- **Dataset entries**

□ □ □ □

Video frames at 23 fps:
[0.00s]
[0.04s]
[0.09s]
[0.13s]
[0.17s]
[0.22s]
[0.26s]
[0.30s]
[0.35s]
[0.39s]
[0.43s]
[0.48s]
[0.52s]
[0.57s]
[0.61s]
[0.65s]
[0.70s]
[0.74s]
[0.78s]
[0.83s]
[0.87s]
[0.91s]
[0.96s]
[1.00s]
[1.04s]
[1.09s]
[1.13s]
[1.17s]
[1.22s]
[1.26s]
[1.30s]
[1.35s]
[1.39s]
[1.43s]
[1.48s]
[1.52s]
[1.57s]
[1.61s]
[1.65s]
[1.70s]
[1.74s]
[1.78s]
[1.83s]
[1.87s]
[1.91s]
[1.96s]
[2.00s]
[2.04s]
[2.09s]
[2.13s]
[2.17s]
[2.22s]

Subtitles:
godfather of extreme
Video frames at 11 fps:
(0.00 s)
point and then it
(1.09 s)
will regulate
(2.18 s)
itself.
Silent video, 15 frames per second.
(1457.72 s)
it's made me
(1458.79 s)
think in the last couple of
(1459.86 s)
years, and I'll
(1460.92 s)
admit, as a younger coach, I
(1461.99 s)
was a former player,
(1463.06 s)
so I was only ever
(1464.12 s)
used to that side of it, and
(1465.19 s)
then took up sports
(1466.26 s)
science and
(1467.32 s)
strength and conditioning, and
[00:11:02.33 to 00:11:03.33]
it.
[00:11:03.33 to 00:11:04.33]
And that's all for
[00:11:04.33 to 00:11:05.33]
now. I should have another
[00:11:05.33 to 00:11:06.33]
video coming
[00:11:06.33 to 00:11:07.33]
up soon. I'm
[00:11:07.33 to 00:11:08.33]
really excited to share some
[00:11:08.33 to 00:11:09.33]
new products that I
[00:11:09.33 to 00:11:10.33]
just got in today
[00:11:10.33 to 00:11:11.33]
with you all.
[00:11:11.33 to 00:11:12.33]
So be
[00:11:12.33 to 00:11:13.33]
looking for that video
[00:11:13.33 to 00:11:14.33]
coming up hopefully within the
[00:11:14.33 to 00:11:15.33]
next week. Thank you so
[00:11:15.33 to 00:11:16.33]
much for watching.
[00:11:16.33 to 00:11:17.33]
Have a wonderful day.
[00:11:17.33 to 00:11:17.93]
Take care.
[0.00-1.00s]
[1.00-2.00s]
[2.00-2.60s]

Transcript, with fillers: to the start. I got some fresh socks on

□ □ □ □

- **Task prompt**
Search the records for the string "frames" and return every line in which it occurs.

- **Exercise answer**
Video frames at 23 fps:
Video frames at 11 fps:
Silent video, 15 frames per second.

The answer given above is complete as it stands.